[Collected data]
-*-*-

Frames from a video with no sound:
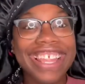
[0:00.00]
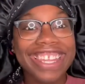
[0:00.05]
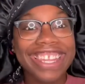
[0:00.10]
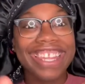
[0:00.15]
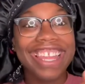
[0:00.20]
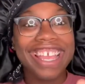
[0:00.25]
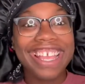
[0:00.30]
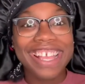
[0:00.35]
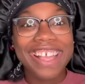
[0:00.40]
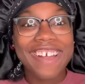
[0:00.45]

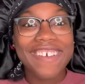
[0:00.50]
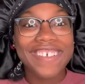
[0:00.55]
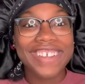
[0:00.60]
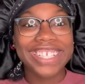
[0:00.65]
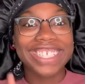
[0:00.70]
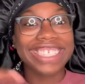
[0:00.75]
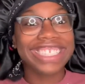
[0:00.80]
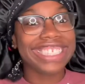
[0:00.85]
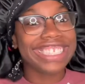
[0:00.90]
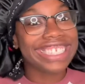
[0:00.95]
Like, comment,
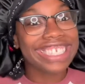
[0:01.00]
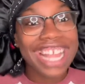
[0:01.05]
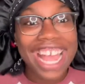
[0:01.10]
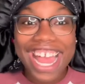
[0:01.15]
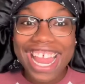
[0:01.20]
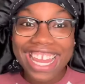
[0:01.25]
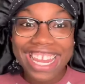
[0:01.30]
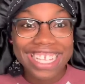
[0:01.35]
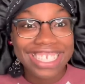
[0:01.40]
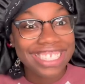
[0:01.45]
and
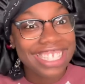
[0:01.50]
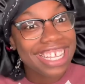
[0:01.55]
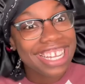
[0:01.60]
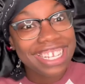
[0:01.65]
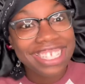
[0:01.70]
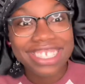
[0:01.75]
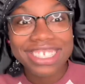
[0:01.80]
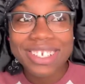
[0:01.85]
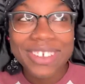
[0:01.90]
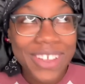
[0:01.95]
subscribe. Let's get
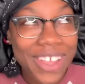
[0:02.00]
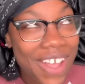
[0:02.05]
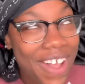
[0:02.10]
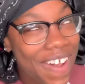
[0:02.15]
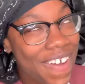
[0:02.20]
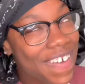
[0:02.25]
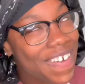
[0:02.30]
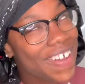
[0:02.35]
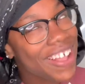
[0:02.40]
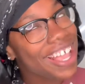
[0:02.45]
into it.
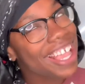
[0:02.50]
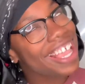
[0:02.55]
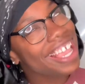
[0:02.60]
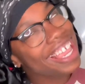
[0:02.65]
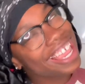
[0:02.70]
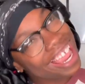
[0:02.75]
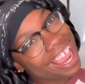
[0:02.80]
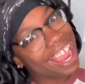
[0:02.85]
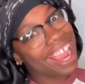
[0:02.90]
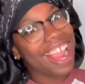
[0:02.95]

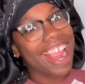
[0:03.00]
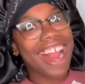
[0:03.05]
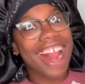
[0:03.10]
Okay.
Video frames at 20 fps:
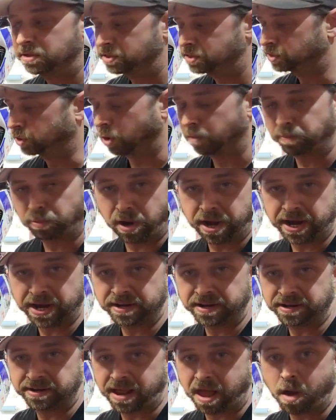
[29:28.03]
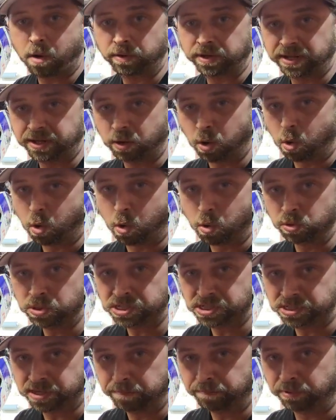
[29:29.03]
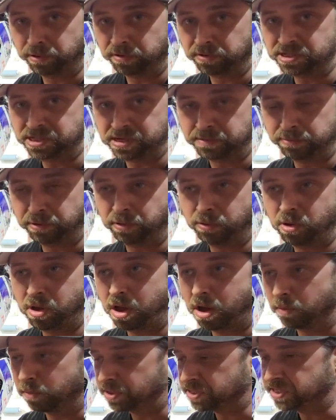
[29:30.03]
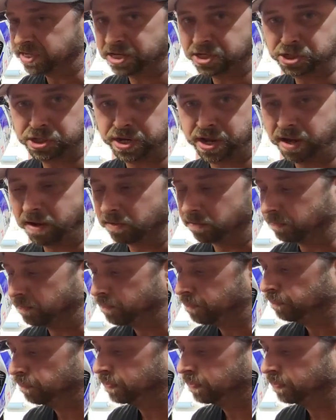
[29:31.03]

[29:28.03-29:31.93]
Start breaking it down. Go simple. Simple will always get you down.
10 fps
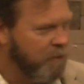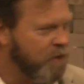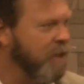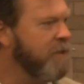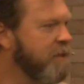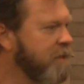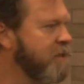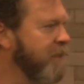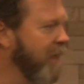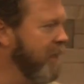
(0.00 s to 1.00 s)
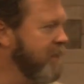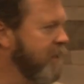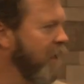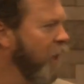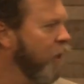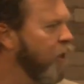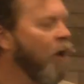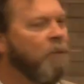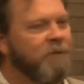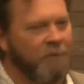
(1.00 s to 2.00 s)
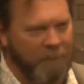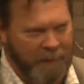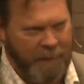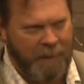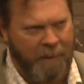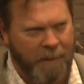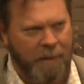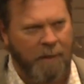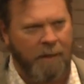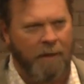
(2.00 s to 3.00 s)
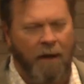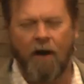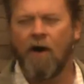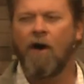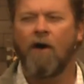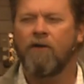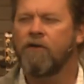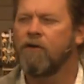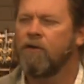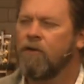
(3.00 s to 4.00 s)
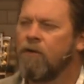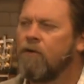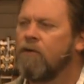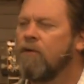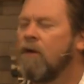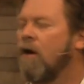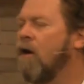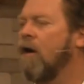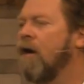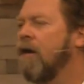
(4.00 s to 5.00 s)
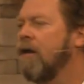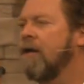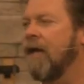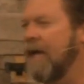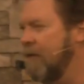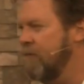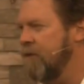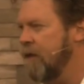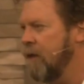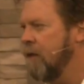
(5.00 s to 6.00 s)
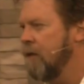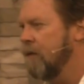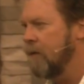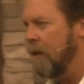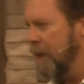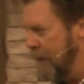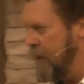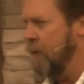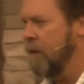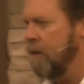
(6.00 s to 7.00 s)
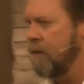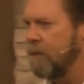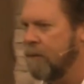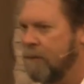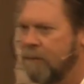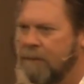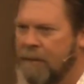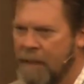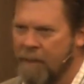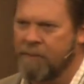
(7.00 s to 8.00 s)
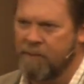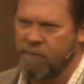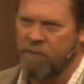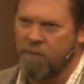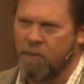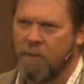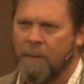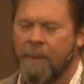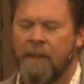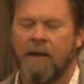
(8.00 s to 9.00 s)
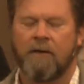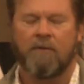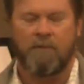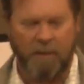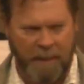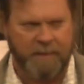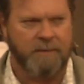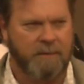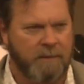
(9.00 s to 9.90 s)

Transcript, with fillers: Jesus says, "Come to me, all you who are heavy laden, and I'll give you rest.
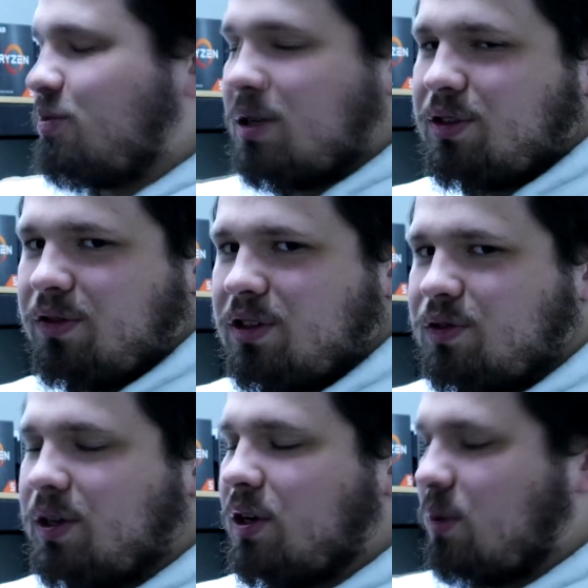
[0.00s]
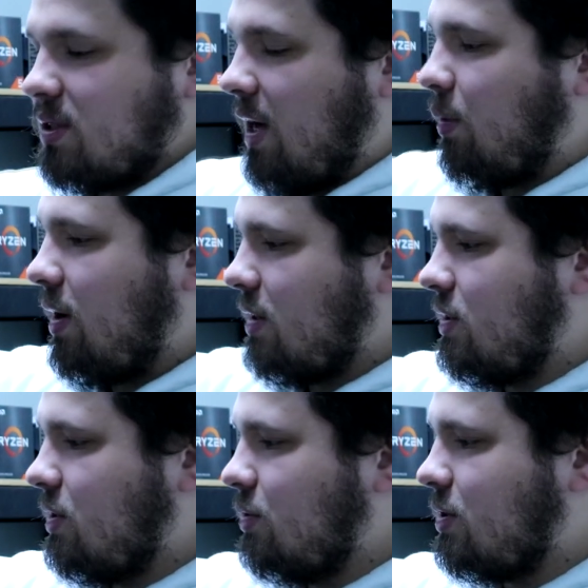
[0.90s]
the inspiration for this video was I
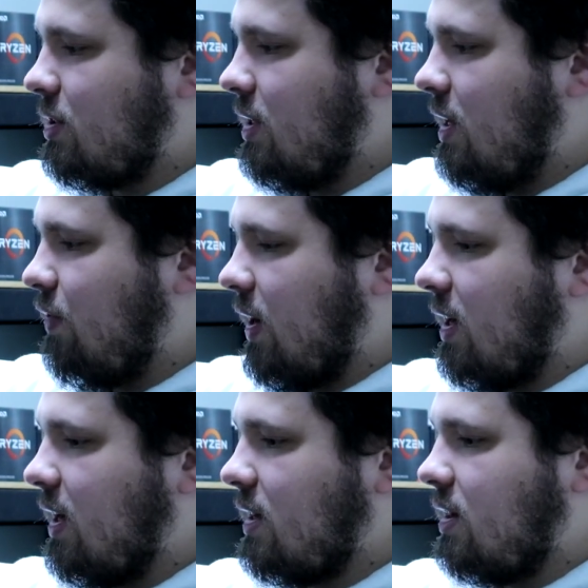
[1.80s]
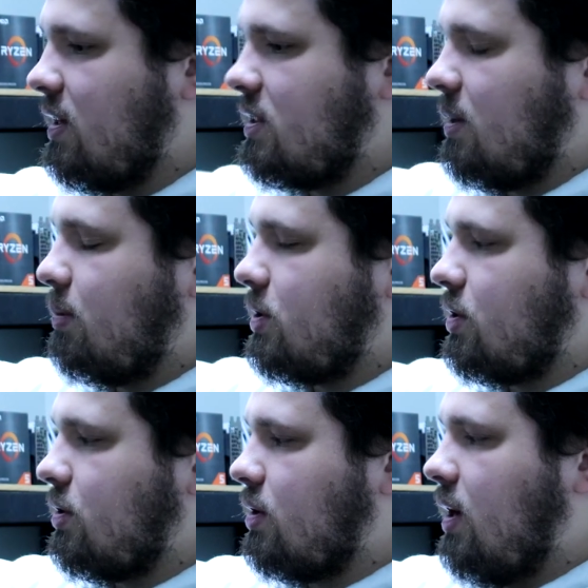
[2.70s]
wanted to see if I could get the
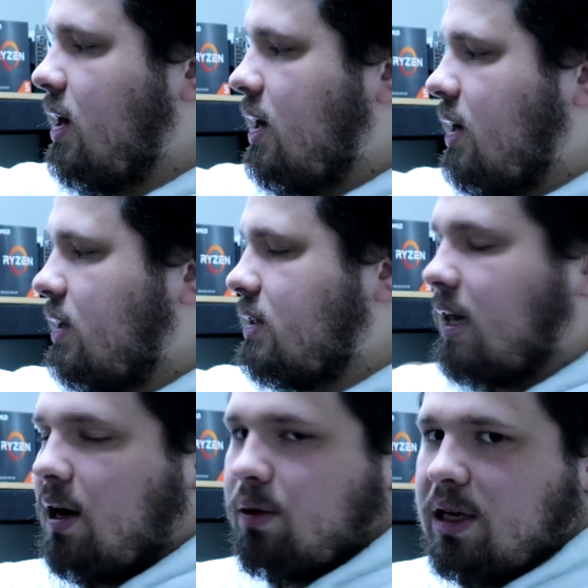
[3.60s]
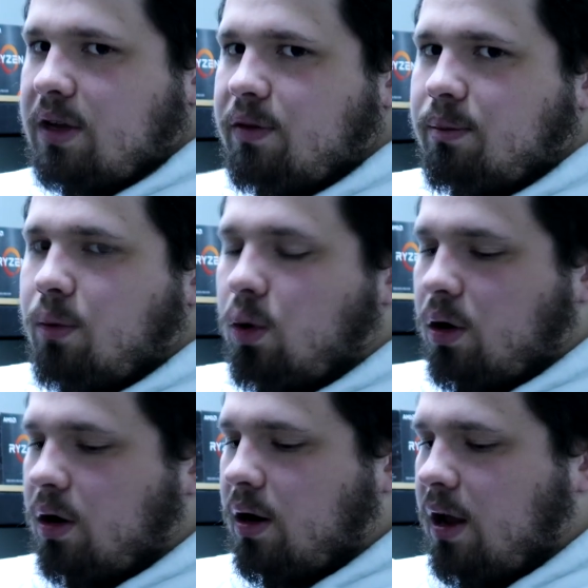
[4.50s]
temperature down even
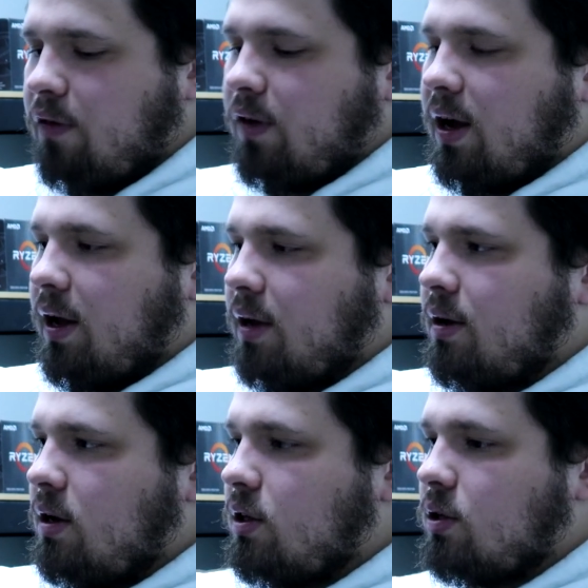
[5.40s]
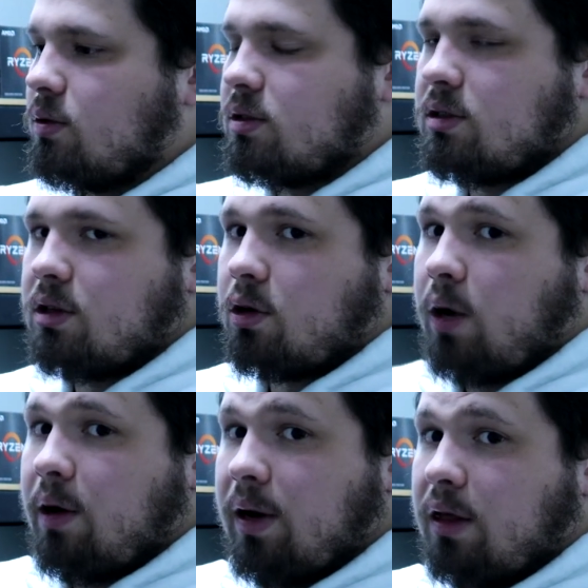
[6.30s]
more if I use the
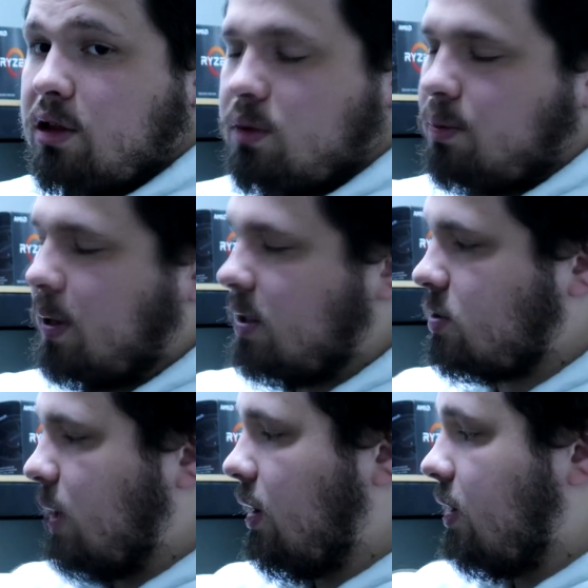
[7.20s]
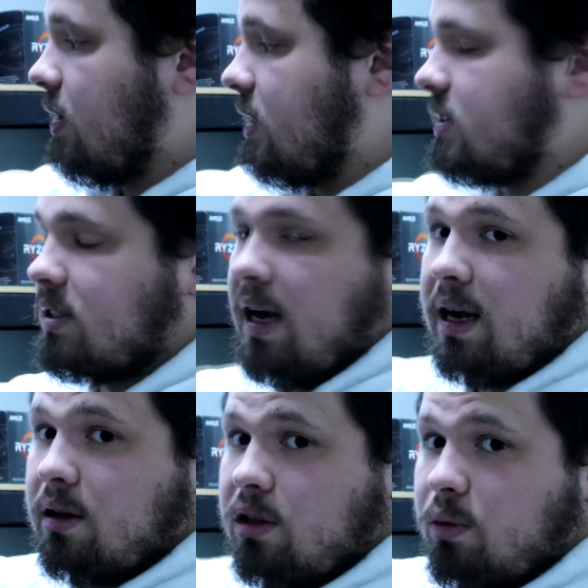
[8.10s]
Kryonaut thermal paste rather than the
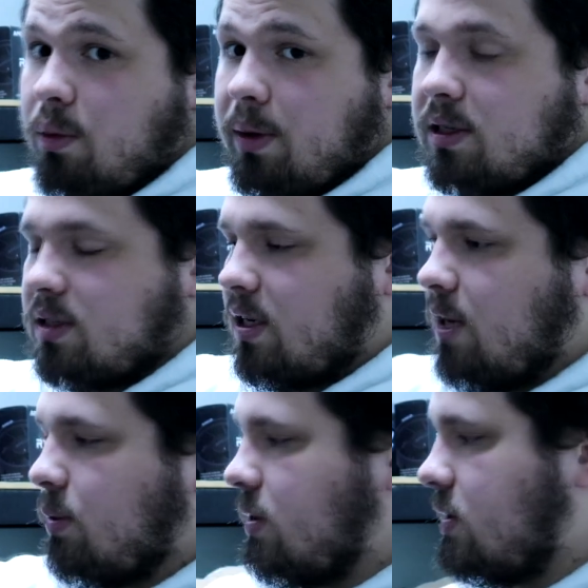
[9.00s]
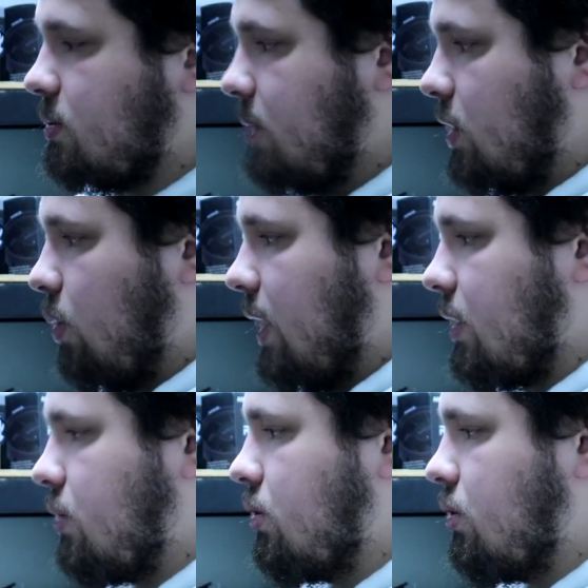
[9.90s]
stock thermal paste that came with this Be Quiet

-*-*-

» Directions
Skip all pictures. Copy exactly the lines from the one containing "(7.00 s to 8.00 s)" through the end of the records, both ends included.

» Result of this task
(7.00 s to 8.00 s)
(8.00 s to 9.00 s)
(9.00 s to 9.90 s)

Transcript, with fillers: Jesus says, "Come to me, all you who are heavy laden, and I'll give you rest.
[0.00s]
[0.90s]
the inspiration for this video was I
[1.80s]
[2.70s]
wanted to see if I could get the
[3.60s]
[4.50s]
temperature down even
[5.40s]
[6.30s]
more if I use the
[7.20s]
[8.10s]
Kryonaut thermal paste rather than the
[9.00s]
[9.90s]
stock thermal paste that came with this Be Quiet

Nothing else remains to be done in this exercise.